Recommendations concerning wheat disease
As temperatures rise and winter wheat begins to break dormancy, a university specialist and Syngenta recommend growers keep a close eye on their crops to identify early signs of disease that may reduce grain quality and yield potential.
Due to the unusually long winter and late-arriving spring, wheat will likely move more quickly through growth stages as it reacts to more consistent temperature warm-ups, according to Brian Norton, Syngenta agronomic service representative in Kansas. Now that there will be fewer cold snaps that cause setbacks, it is important to scout fields early and often for potential pest outbreaks. Wheat plants determine maximum yield potential early in the developmental process, so it is especially important to eliminate potential disease threats and ensure a healthy start.
“Wheat plants determine the maximum number of potential spikelets per head at Feekes Growth Stages (FGS) 4 and 5, which is a key component for determining maximum yield potential,” Norton said. “It is important at this stage to make sure wheat is not being stressed by diseases and is utilizing water and nutrients as efficiently as possible.”
Some early-season diseases to watch for this spring include powdery mildew and tan spot in the northern states; leaf rust in the Pacific Northwest; and stripe rust in the South. These diseases can devastate wheat fields and may reduce yields.
Syngenta urges growers to proactively manage these diseases. An application of the right fungicide helps safeguard wheat against the yield-robbing diseases mentioned and Septoria. Wheat plants can maintain green leaves longer, improving plant quality and maximizing yield at harvest. Killing disease spores and providing residual protection has to be the goal.
Syngenta promotes the use of its Quilt Xcel, which has two modes of action for both preventive and curative disease control, to help manage wheat diseases throughout the season.
According to Gene Milus, plant pathologist at the University of Arkansas, an early-season fungicide application can be a cost effective way to manage stripe rust pathogens that overwinter in wheat. Controlling stripe rust early reduces the spread of infection to other plants and fields, keeps the pathogen population size low and allows time for resistance to be expressed in adult plants.
In addition to applying a preventive fungicide industry experts offer the following recommendations to help minimize potential threats from early-season diseases.
A good indicator that wheat may need extra protection is the level of disease presence in states located to the south. Many diseases can spread through windblown spores, so being aware of conditions further south can inform growers if and when to take preventive action.

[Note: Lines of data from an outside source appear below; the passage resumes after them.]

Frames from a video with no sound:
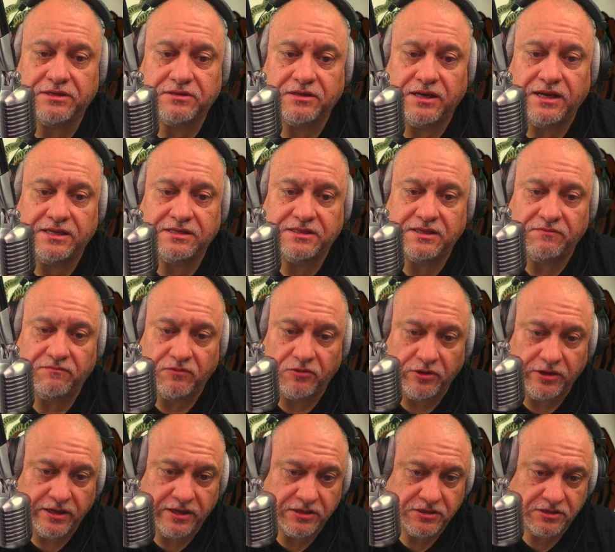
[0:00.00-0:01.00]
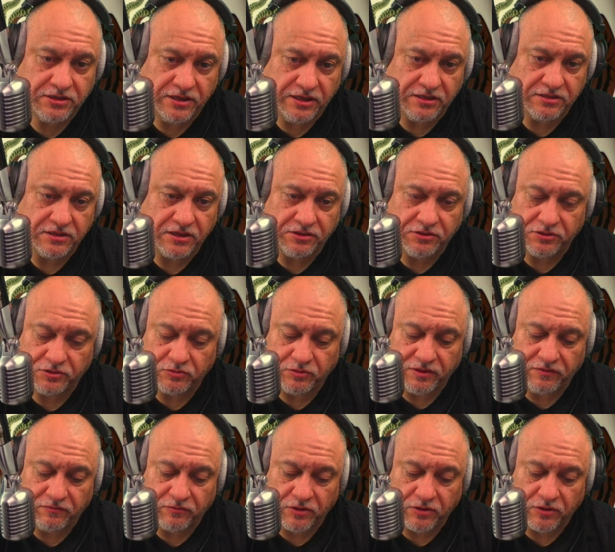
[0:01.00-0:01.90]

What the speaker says: unless the voyage is under 24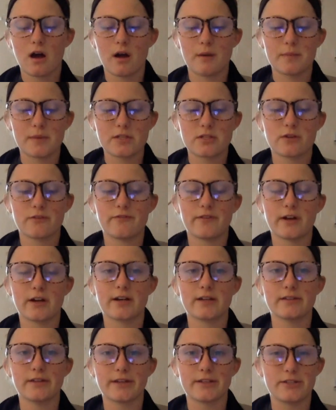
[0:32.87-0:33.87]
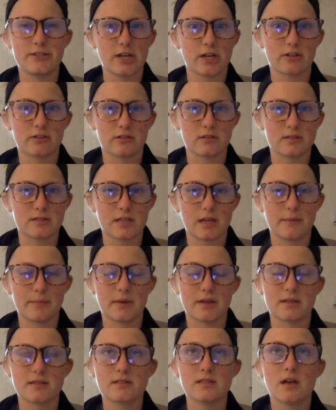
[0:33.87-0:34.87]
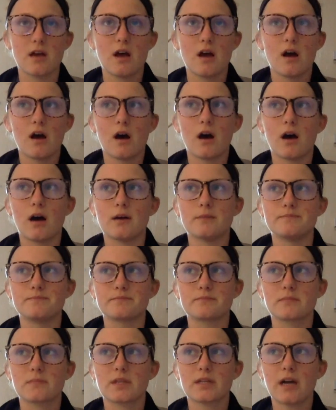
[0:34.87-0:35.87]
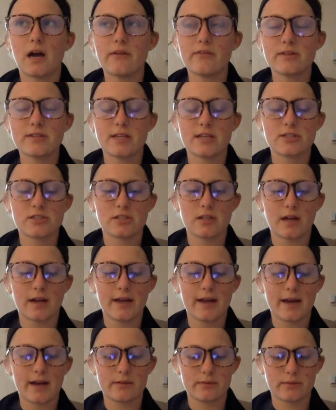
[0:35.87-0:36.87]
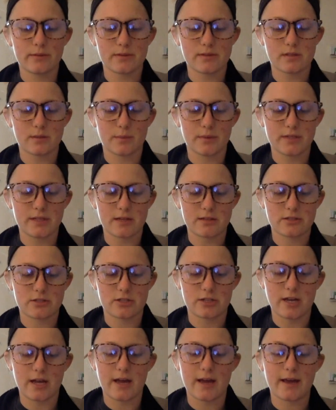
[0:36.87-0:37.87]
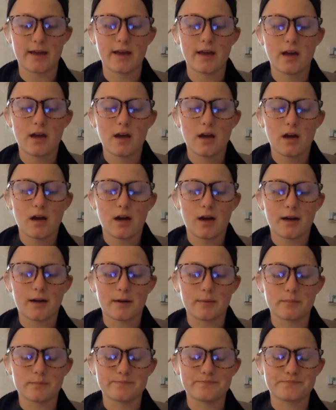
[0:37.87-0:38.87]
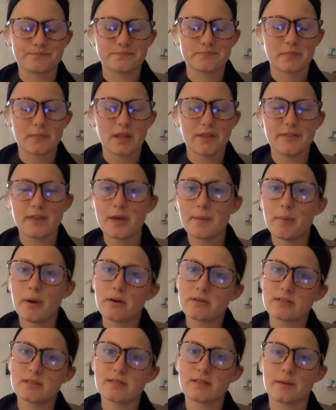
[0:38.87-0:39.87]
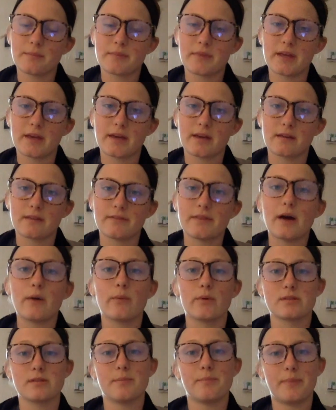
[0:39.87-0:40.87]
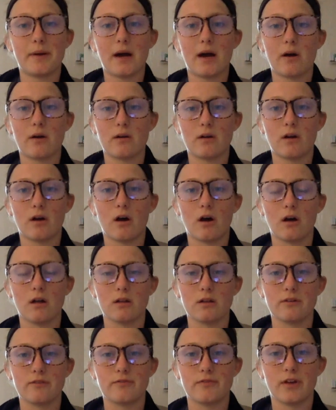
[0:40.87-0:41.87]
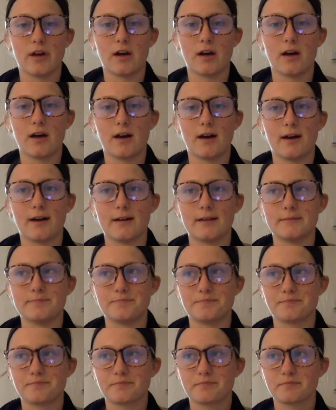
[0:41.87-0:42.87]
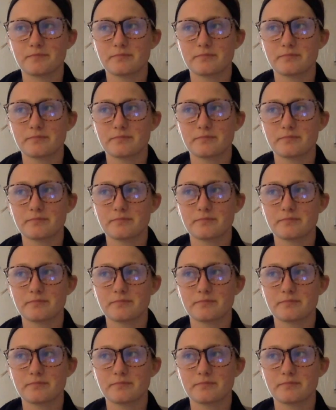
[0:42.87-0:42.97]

These are very like general statements. The conversation that I had with someone yesterday, they posted something that was about all of the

“Now is the time that we begin paying attention to what is happening in states to the south,” said Erick De Wolf, wheat extension pathologist at Kansas State University. “For us, the first indication that we may experience stripe rust or leaf rust pressure is if we hear reports from Texas or Oklahoma. When they start having problems, we take that as a warning.”
Scout early and often
Scouting fields early allows growers the chance to take action at the first sign of disease. “I recommend growers start scouting their fields early and continue throughout the entire season,” said Jill Herold, Syngenta agronomic service representative in Montana. “It is much easier to prevent diseases than try to control them once they are already present in the field.”
When scouting for disease, pay close attention to the top and bottom of the leaves of the wheat plant. Powdery mildew infections will look like small, irregular or circular gray-white spots on leaves at flowering. Signs of stripe rust include small, yellow or orange blister-like lesions, also known as pustules. Leaf rust infections will take the shape of small, round or oval raised orange-red pustules on leaf surfaces. To view images of these diseases, visit Tools to Grow More Wheat an agronomic resource page. Areas that are experiencing a cool, wet spring are especially at risk for disease infection. As always in working with growers, agronomists and consultants should be suspicious of an infection and send a tissue sample to a plant disease diagnostic clinic.
Following a colder than normal winter, it is important to keep wheat healthy as it will likely experience a reduced developmental period. Being proactive and keeping a close eye on wheat helps avoid playing catch-up later.